My Saturday pilgrimage to the object of my love, to
the blushing sarcophagus of printed matter, starts early afternoon.
My destination – Rathmines Library, gifted to Dubliners by altruistic Carnegie;
opened in October 1913 in the maelstrom of the Lockout. Its classical
façade a perfect street companion for the Marrakech pink town hall across the road.

In that half-light of a winter sanctuary, tiny wooden drawers,
stuffed with index cards resemble the accoutrements of
a medieval alchemist’s lair for transmuting base metals to
noble ones. Or perhaps a nineteenth century tea emporium, scented
leaves newly arrived in a clipper - from the East.

.........................................................................................................

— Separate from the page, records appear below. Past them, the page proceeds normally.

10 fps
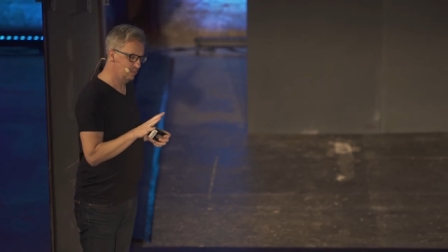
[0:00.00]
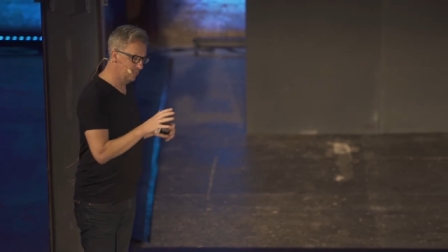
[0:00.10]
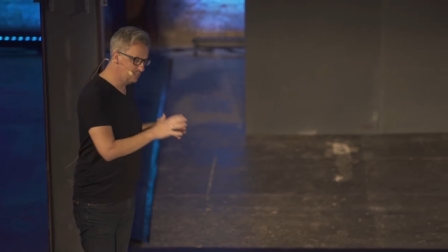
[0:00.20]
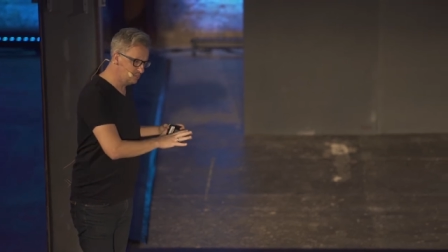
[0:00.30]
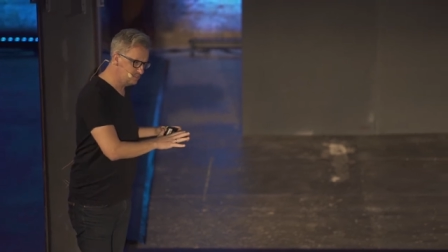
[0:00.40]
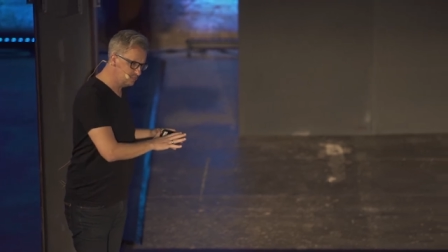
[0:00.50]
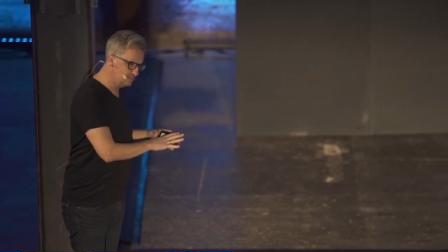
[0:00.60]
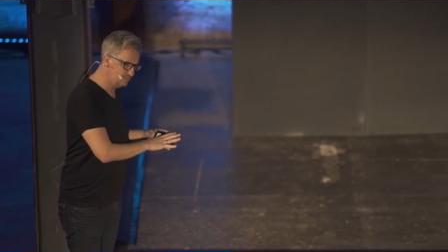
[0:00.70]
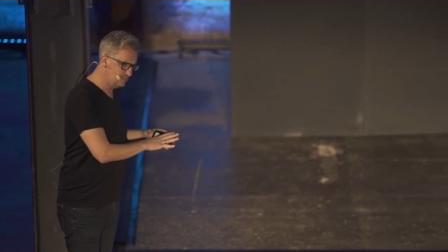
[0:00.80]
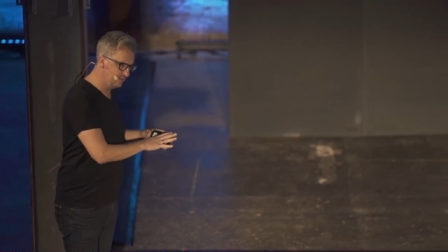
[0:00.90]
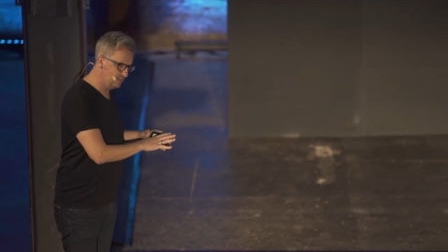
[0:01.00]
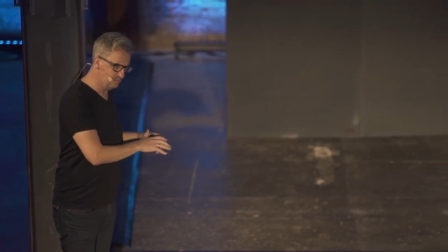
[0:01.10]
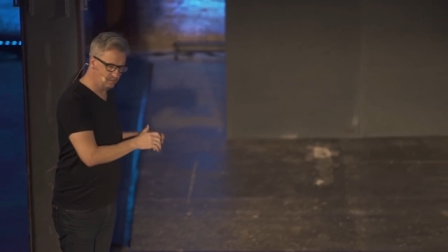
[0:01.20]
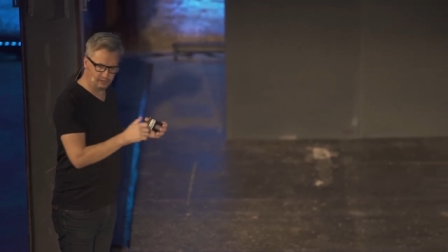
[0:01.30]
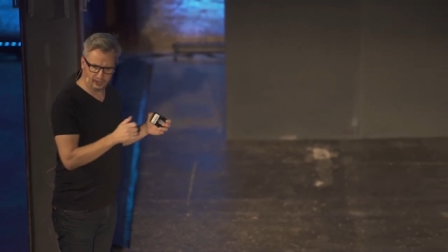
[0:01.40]
ledger systems
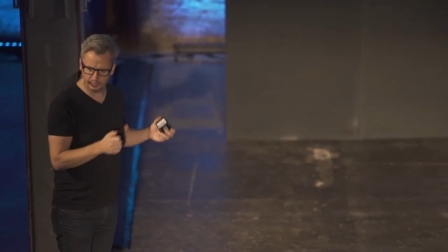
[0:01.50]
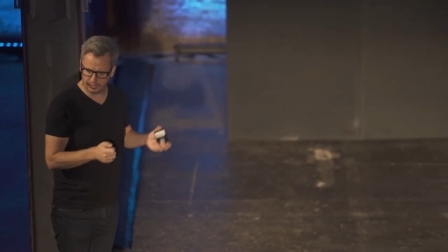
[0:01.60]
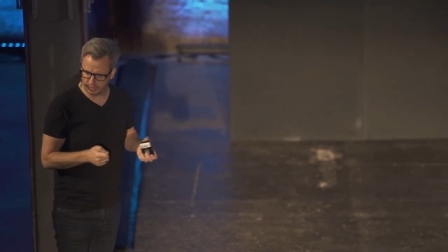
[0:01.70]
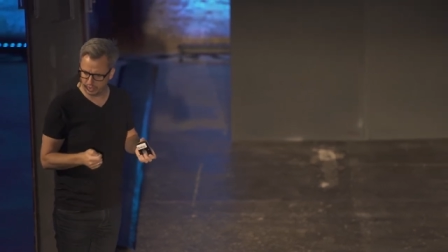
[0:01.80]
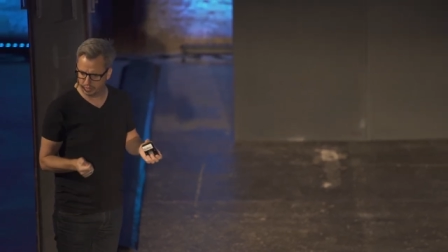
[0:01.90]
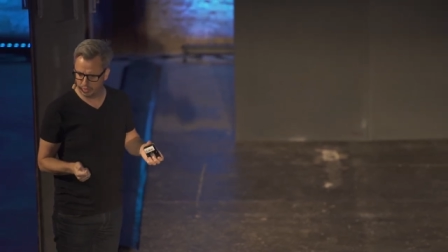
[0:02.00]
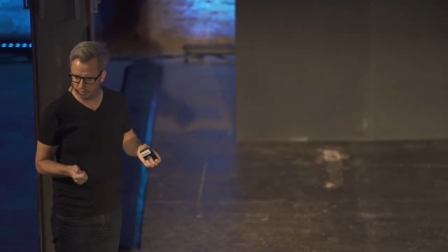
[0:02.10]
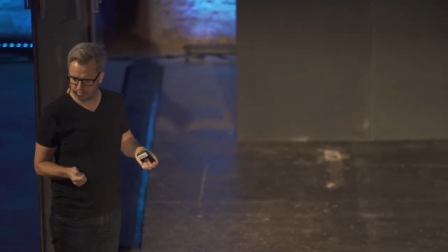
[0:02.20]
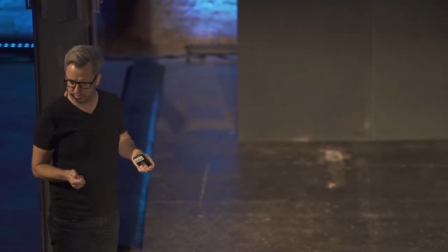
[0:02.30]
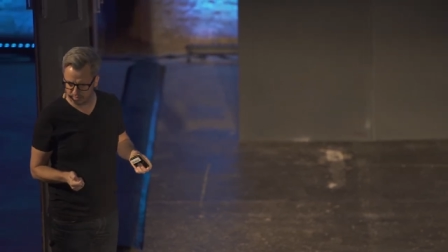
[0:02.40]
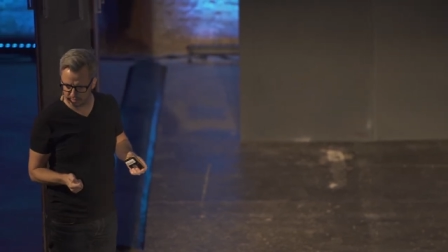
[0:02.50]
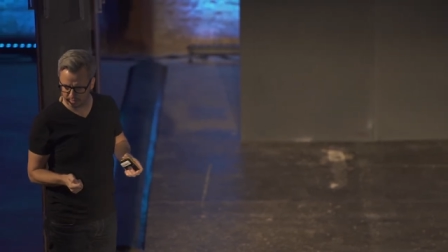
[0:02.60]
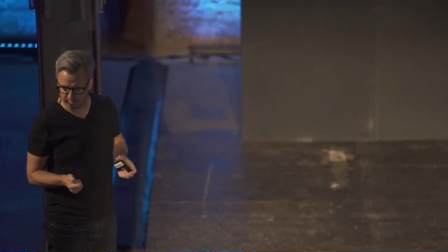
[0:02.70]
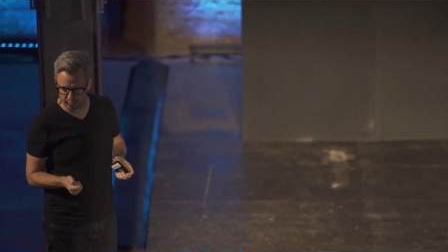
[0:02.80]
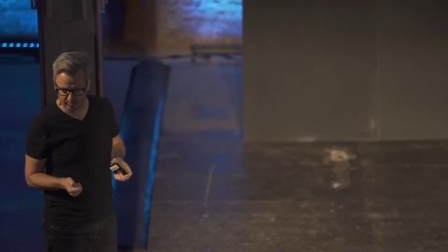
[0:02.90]
available for anybody to go use
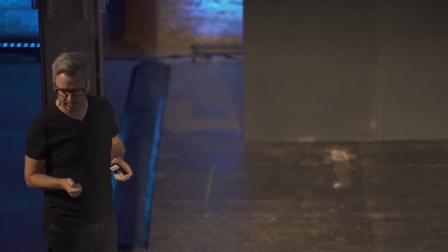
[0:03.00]
and build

A library ticket is my visa to
centuries of ruminations, contemplations, meditations; crossing
cultures, religions, nationalities. I am
captivated by the date stamps; this one hasn’t been borrowed
since nineteen sixty-eight. Who was that reader? I decide she was a
stylish, young academic. I picture her in nineteen sixty’s clothes; a
beehive hairdo; mini skirt; white knee high boots; heavy eye makeup.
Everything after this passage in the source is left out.